From High Ed Issues to Higher Lessons

As a student pursuing a master’s degree in the arts, my second degree in the field, it is perhaps unsurprising that advancing the interests of the arts in higher education is something that I am passionate about. I am passionate enough to charge in to defend arts programs at the college level and tell my representatives to vote down a bill that would hurt the arts in higher education.


But as I begin to learn about the current issues through the higher education panel at the Americans for the Arts National Arts Action Summit, I realized that while there are certainly a few immediate concerns that are closely related to priorities of the current administration such as the doubling the Pell Grant and enacting equitable and meaningful student debt forgiveness, in this moment, there is not a specific bill for which to go rushing into frantic defense or support.

Many of the current focuses of Americans for the Arts in the higher education area are broader and more long-term. For example, in addition to touching on the issues above, the panel at the National Arts Action Summit spent time focusing on asks for the continued support for funding student financial aid in a way in which students can pursue any degree program that they choose and the need to ensure the proper execution of the Public Service Loan Forgiveness Program.


Learning about this highlighted three (of many) broader advocacy lessons that I will be taking away from my time interning with Texans for the Arts that I think are important for us all as we advocate for this field.


Lesson #1: The long game is important.


Prior to being immersed in this work with Texans for the Arts, the advocacy efforts I had encountered or participated in had been focused on immediate needs to save something, increase funding for something, help with this pressing issue by supporting this specific bill, etc. More general, long-term asks such as supporting policy and legislation that funds financial aid in a way that makes education more accessible and ensuring that it can be used to pursue any discipline a student chooses don’t make their way into the widespread eye as much, but they are just as important.


Every time I have been a part of advocacy training during my time with Texans for the Arts, there has been a talk about relationship-building and making sure you are keeping in touch with your legislative offices and keeping your issues in front of the staff; some of these broader asks seem to fit in to that longer strategy so that when a bill does come down that you need to support or oppose, you’ve already primed the office on that issue. 


As advocates, we should absolutely spring into action when there is a bill to oppose, but we also need to keep these general asks for support in front of our legislators so that when those bills do come up, we’ve already built the relationship and the knowledge surrounding the issue.


Lesson #2: We shouldn’t take policies that we have gotten used to for granted.


In my experience, it has been very easy to use federal student loans for any degree program that you are interested in pursuing, so it was, at first, a little surprising to hear this ask discussed on the panel. But as I started to think about it, I realized I have heard and seen many comments from citizens expressing their opinion that certain degrees (often in the arts) don’t have value and shouldn’t be funded with taxpayer dollars. Legislative opinion could shift to agree with this statement, so as advocates, we can be proactive in continuing to request support for the funding of degrees in the arts, which we know are valuable.

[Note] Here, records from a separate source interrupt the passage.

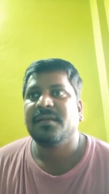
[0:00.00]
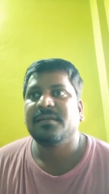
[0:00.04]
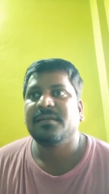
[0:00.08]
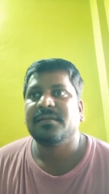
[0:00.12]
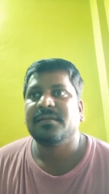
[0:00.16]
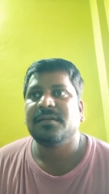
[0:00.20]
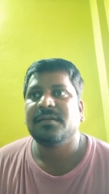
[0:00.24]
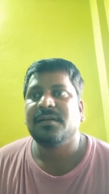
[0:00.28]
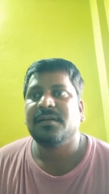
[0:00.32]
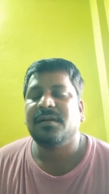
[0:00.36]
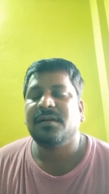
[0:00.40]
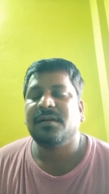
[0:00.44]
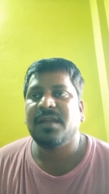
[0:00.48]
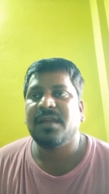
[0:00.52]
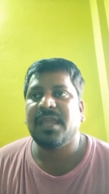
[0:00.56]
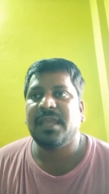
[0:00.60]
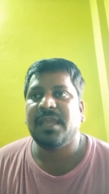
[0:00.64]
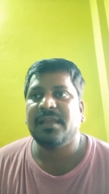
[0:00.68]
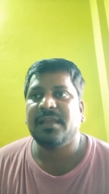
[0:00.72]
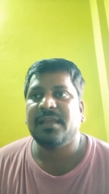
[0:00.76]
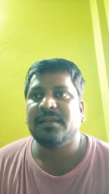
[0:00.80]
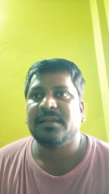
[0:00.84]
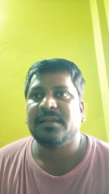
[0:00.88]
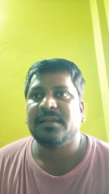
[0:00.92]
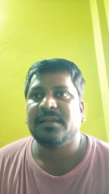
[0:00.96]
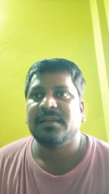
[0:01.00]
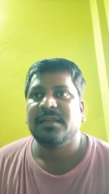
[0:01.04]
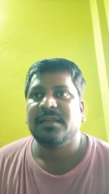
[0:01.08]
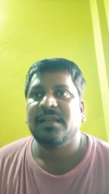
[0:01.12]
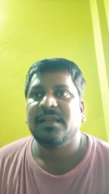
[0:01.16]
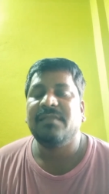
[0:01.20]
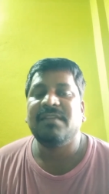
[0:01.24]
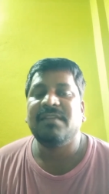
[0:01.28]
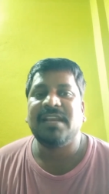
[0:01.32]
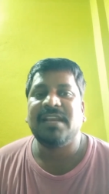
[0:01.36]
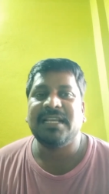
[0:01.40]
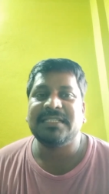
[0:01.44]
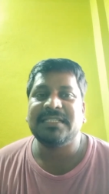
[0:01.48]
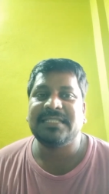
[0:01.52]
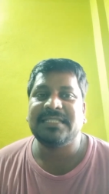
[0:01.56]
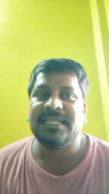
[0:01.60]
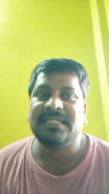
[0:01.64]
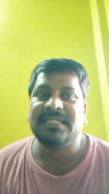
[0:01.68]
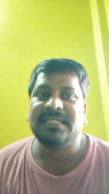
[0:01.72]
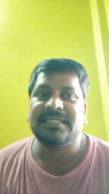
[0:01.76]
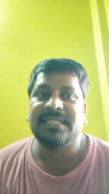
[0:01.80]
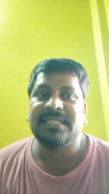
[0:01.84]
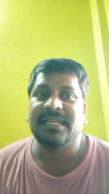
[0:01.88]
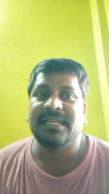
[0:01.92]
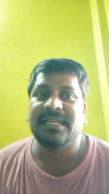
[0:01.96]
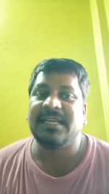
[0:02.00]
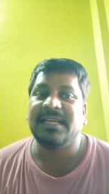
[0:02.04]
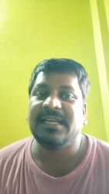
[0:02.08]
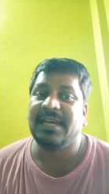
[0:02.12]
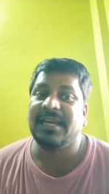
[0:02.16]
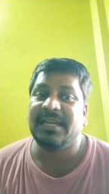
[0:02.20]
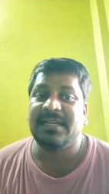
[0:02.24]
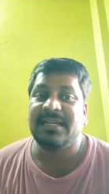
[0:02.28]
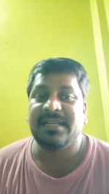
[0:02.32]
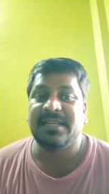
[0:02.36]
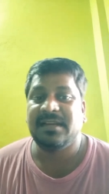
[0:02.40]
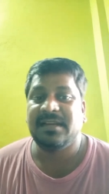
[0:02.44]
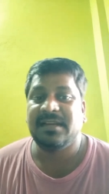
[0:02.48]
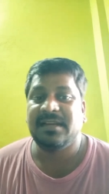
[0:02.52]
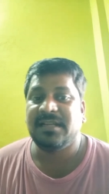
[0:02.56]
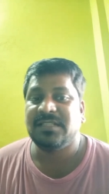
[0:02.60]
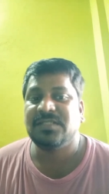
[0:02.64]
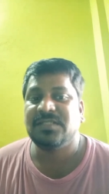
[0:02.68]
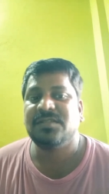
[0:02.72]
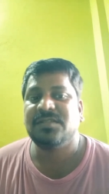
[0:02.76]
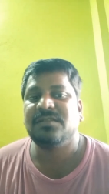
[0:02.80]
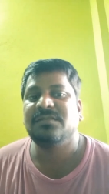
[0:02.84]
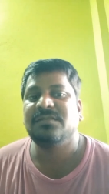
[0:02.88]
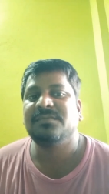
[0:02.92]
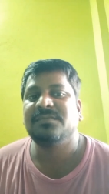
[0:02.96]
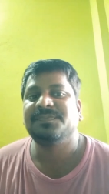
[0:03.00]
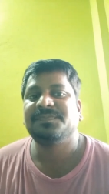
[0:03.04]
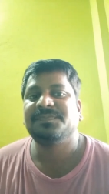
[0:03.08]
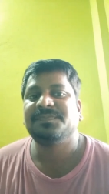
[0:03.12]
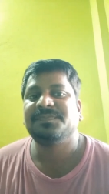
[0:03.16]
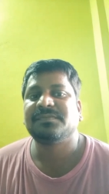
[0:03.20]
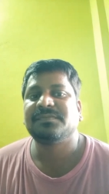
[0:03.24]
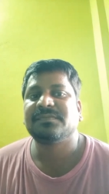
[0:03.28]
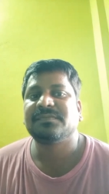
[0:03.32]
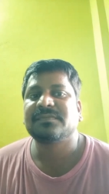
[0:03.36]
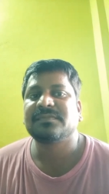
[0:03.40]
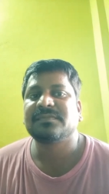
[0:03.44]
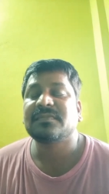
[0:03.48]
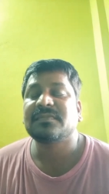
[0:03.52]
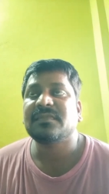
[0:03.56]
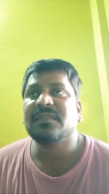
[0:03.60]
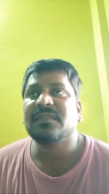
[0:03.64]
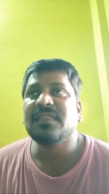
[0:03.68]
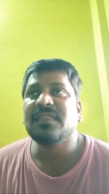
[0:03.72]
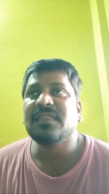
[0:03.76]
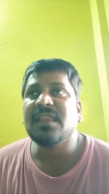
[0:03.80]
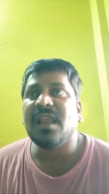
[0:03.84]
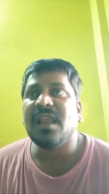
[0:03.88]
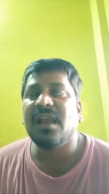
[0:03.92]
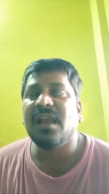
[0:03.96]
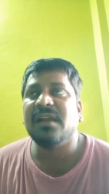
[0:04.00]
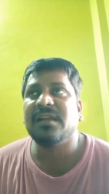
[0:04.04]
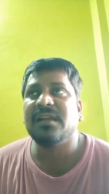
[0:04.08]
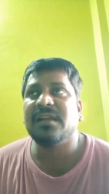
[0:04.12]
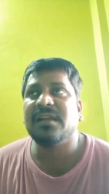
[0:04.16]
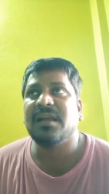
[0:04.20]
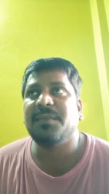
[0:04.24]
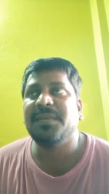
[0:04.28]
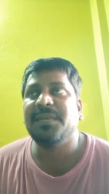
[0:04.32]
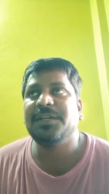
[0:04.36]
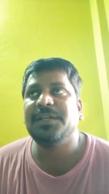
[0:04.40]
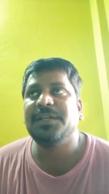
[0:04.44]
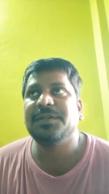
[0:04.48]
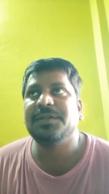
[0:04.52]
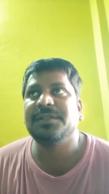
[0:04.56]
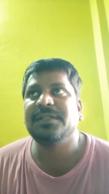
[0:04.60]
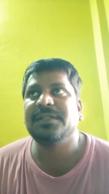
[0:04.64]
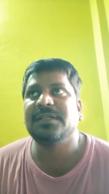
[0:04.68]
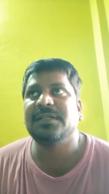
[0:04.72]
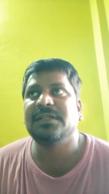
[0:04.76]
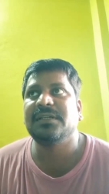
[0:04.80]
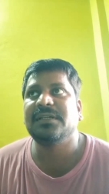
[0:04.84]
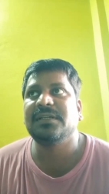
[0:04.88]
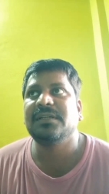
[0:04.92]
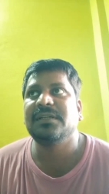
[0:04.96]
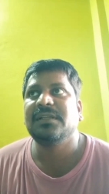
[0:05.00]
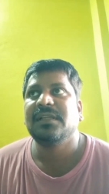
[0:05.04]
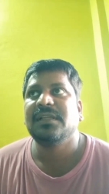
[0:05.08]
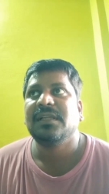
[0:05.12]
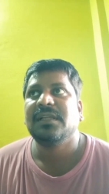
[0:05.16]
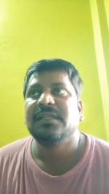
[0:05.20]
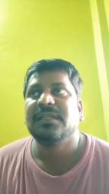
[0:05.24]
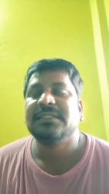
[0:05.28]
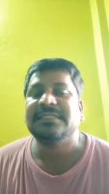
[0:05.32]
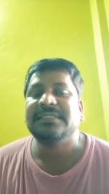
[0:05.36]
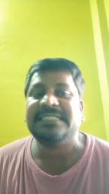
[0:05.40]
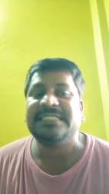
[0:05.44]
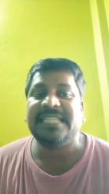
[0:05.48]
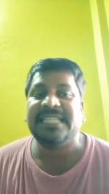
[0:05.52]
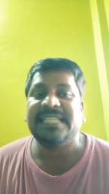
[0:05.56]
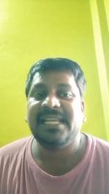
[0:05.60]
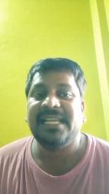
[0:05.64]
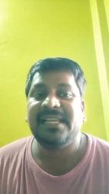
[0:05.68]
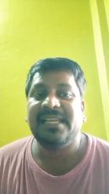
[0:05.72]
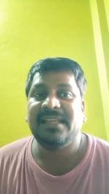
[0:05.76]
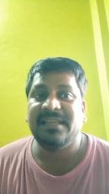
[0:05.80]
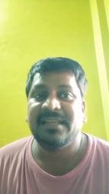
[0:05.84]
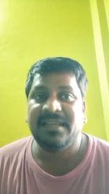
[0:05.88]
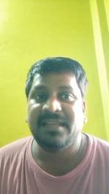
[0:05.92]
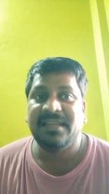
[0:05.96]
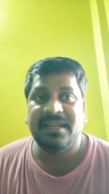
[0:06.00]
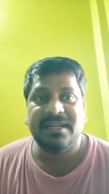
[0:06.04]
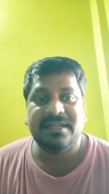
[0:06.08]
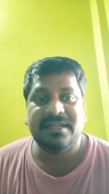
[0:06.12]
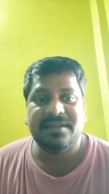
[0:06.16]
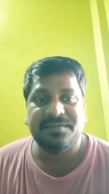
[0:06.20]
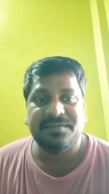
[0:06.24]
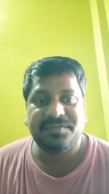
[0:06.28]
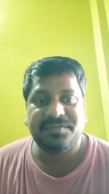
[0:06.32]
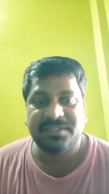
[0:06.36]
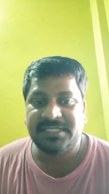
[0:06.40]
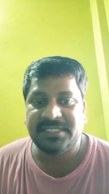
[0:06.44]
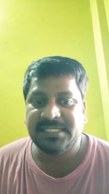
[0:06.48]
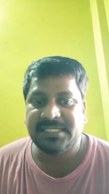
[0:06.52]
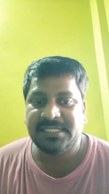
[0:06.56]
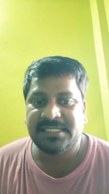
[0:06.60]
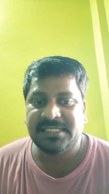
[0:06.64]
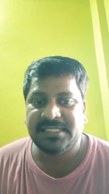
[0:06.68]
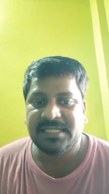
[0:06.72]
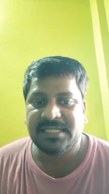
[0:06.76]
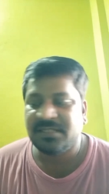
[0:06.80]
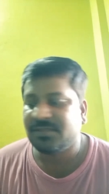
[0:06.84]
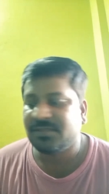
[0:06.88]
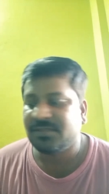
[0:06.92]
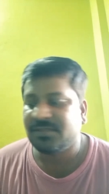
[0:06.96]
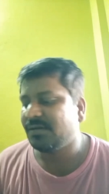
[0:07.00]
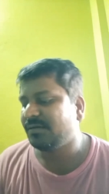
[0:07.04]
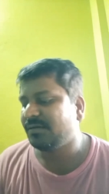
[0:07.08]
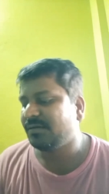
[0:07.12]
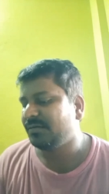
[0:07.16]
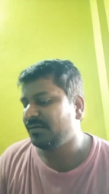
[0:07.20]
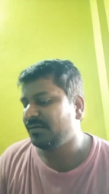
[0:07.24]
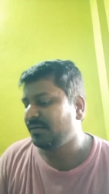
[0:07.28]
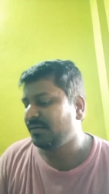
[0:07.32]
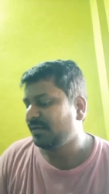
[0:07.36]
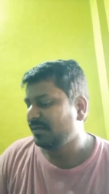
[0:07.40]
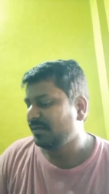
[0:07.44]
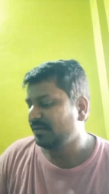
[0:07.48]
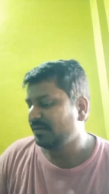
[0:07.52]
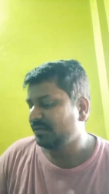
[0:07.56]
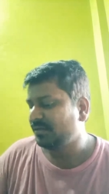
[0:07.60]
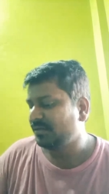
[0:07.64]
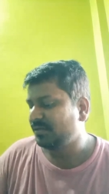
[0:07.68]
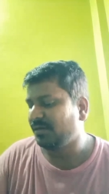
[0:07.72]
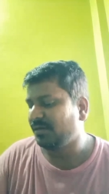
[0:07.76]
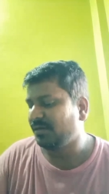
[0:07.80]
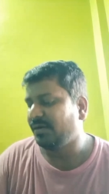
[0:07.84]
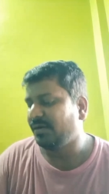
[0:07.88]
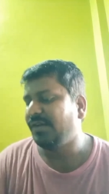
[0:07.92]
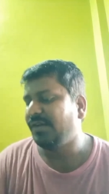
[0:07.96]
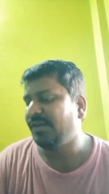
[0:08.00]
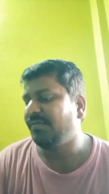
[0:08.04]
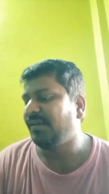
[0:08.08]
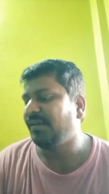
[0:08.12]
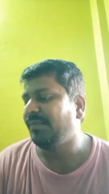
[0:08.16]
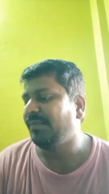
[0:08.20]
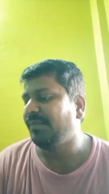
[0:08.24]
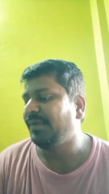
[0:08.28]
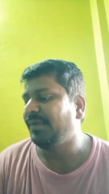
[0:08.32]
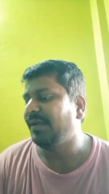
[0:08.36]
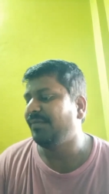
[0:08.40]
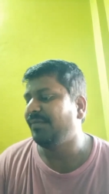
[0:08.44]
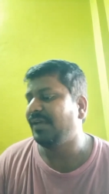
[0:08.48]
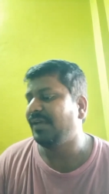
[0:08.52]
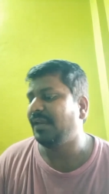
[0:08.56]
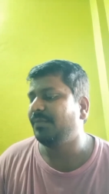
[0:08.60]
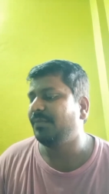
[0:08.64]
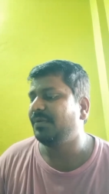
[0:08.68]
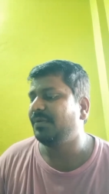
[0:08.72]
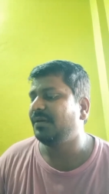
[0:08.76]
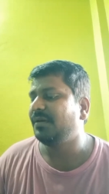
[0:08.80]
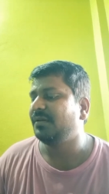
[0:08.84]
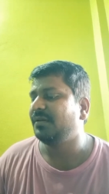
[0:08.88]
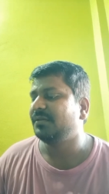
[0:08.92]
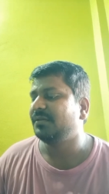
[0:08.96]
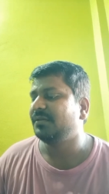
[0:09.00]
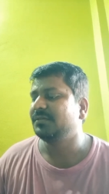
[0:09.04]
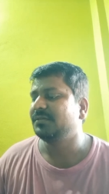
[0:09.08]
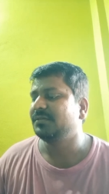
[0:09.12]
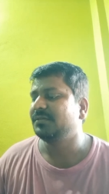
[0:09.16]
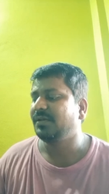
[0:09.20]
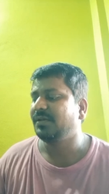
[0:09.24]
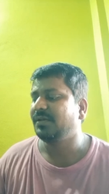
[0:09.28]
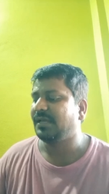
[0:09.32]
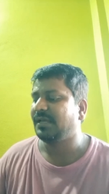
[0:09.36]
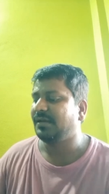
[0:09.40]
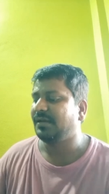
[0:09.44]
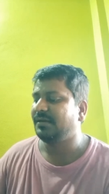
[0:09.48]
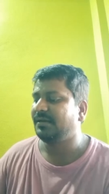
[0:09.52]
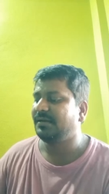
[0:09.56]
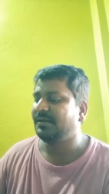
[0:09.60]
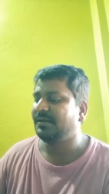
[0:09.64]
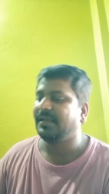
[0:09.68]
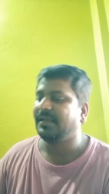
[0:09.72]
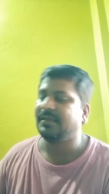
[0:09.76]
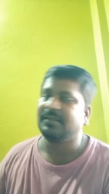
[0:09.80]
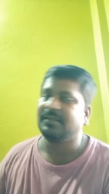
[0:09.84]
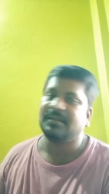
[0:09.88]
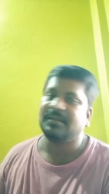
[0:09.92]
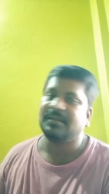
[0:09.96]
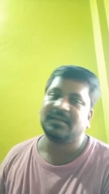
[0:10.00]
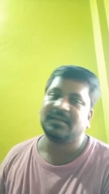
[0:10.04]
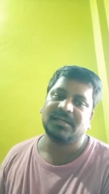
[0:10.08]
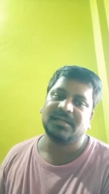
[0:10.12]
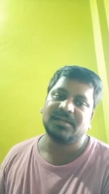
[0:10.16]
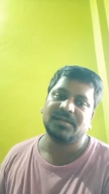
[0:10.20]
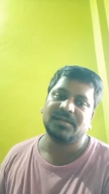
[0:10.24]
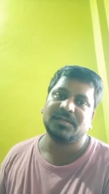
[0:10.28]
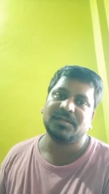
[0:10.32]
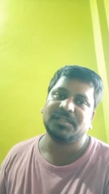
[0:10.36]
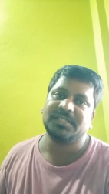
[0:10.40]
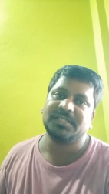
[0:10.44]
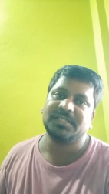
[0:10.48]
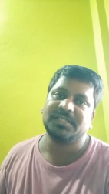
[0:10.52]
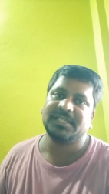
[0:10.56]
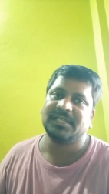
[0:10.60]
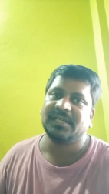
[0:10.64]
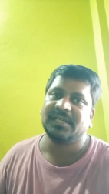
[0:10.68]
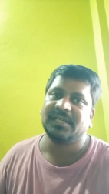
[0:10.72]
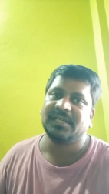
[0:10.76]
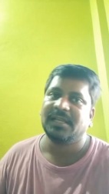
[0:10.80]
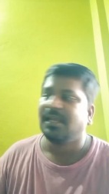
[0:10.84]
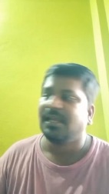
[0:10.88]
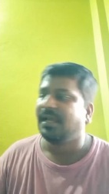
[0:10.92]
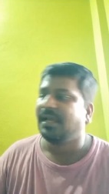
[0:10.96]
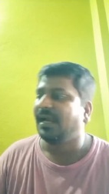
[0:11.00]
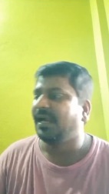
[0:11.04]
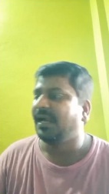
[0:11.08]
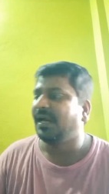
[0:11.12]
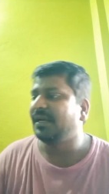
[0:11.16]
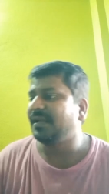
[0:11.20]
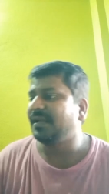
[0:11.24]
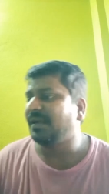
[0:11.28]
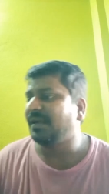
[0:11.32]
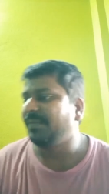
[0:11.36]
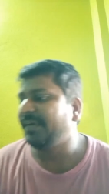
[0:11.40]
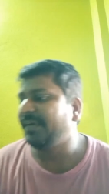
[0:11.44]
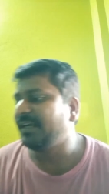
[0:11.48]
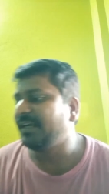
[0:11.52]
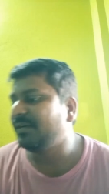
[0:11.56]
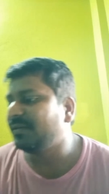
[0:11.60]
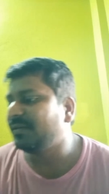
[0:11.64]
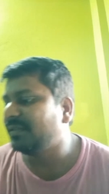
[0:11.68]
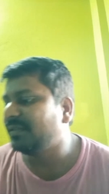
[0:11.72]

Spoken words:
okay, even ICSE grade 10 also. And coming to the JE NEET physics also, so it will be available, so you can take the coaching. And coming to the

Texans for the Arts is consistently keeping an eye on all arts-related issues in Texas and working to build and help individual advocates build the relationships that keep arts-friendly stances on these issues in front of legislators. As I go forward as an advocate, I hope that I will keep a pulse on the issues that matter to me and advocate for them at all times, even when they don’t seem to be in immediate danger.


Lesson #3: We need to make sure we are spreading the word and building new advocates.


As I wrote above, I am in the process of earning my second arts degree, but I had no knowledge of how the Public Service Loan Forgiveness Program worked despite the fact that I have previously worked at a nonprofit that would have given me qualified payments. I should be advocating for this program, and I didn’t even know enough about it nor did I, prior to this semester, know much about how to be an advocate. Learning about this underlined the importance of us bringing others in to join us as advocates so that they are aware of the work we are doing, how it can benefit them, and how to get involved.


Through my time at Texans for the Arts, I have witnessed this happen so effectively as staff, board members, participants, and more bring people in and help them be set up for success to advocate. In fact, in many ways I have been one of these people. I had an interest in advocacy and was recommended to apply for this internship program by a friend. Now, I feel like a prepared, confident, and passionate advocate. I hope that as I go forward, I will help to give others the knowledge and the tools to successfully advocate for the arts and culture field.